Consider "what gets reported to HR?" This question should catch the intersection of "What is blatantly unprofessional in the workplace", "What do employees think the company will attempt to prevent" and "What are other coworkers (in this case men) reasonably expected to handle on their own?"

For instance - woman making unwanted sexual advances on man at work. Is this getting reported to HR? At a certain threshold, absolutely, I'd imagine it would. But the threshold is probably unequal between cases. There are obvious reasons of physical strength that this makes sense, but there are other reasons as well.

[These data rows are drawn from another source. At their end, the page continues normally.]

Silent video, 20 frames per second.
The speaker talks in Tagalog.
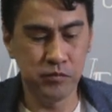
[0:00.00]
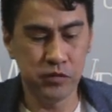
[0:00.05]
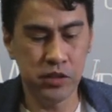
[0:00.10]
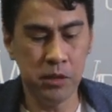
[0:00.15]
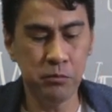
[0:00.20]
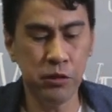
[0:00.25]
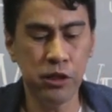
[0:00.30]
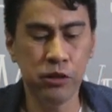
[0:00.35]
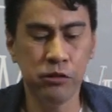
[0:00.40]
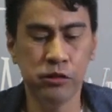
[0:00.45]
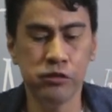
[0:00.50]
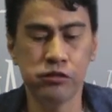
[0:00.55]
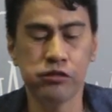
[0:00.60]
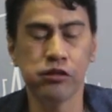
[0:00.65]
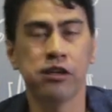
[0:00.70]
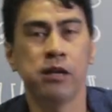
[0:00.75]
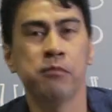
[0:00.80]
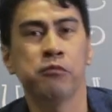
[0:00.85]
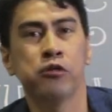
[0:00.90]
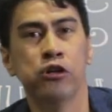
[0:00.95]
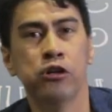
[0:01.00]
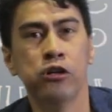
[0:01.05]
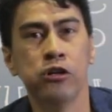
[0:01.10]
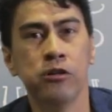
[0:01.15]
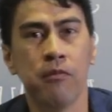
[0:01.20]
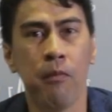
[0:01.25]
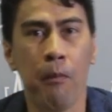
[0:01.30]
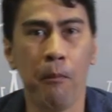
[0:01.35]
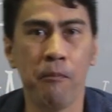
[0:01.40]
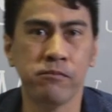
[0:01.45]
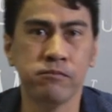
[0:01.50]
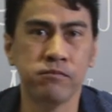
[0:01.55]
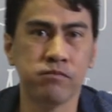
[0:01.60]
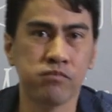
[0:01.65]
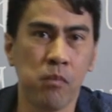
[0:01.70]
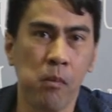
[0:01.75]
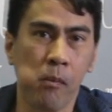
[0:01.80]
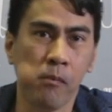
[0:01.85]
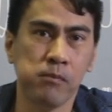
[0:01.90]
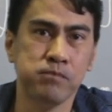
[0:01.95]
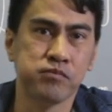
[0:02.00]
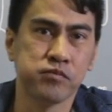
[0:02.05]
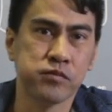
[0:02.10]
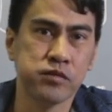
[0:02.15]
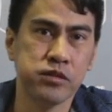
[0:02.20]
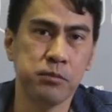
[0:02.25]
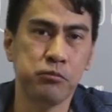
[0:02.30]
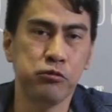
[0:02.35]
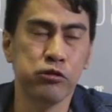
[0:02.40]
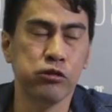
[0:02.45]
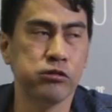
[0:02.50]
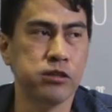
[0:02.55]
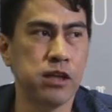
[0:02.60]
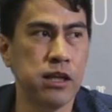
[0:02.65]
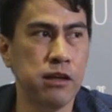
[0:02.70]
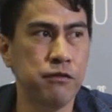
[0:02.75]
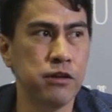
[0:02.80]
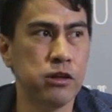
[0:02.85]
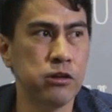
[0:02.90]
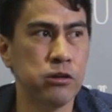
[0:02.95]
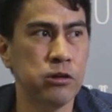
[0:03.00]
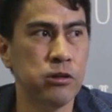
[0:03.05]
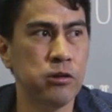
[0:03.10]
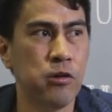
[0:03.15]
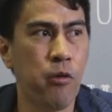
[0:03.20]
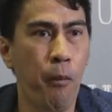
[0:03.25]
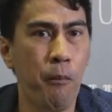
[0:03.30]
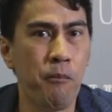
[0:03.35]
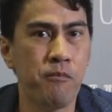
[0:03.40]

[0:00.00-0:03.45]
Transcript: Siyempre yung Instagram ko, kasi puro selfie ko.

Perhaps more common is "criticism by empathy", specifically on personal issues outside of work. I've felt personally victimized by Regina George, etc. etc. It's funny as a joke, even HR might laugh! But it sucks in real life. At this point I would like to remind readers this is NOT all women, that men can do this too, etc. etc.

The standard responses in this case are something along the lines of "What are you, some kind of bitch who needs HR to step in for you?" and "It is a shame that men don't feel comfortable stepping forward and talking to HR to prevent this from happening." My point is that, in my cherry-picked case, there is a company-wide push for coworkers to police one another with support of the firm, for the good of a productive work environment, and this push obviously does not apply in various "grey areas" that are obviously not grey in the letter of the law.

I am highly sympathetic to arguments for individual agency, and that calling HR for every quotidian faux pas is bad for you. On the other hand, I would point out that HR departments are roughly two-thirds women according to a Google search, and many of the same things that are supposedly discouraging from women speaking out, likely also work against men. Corporate culture of "keep your head down and get work done" could cut both ways.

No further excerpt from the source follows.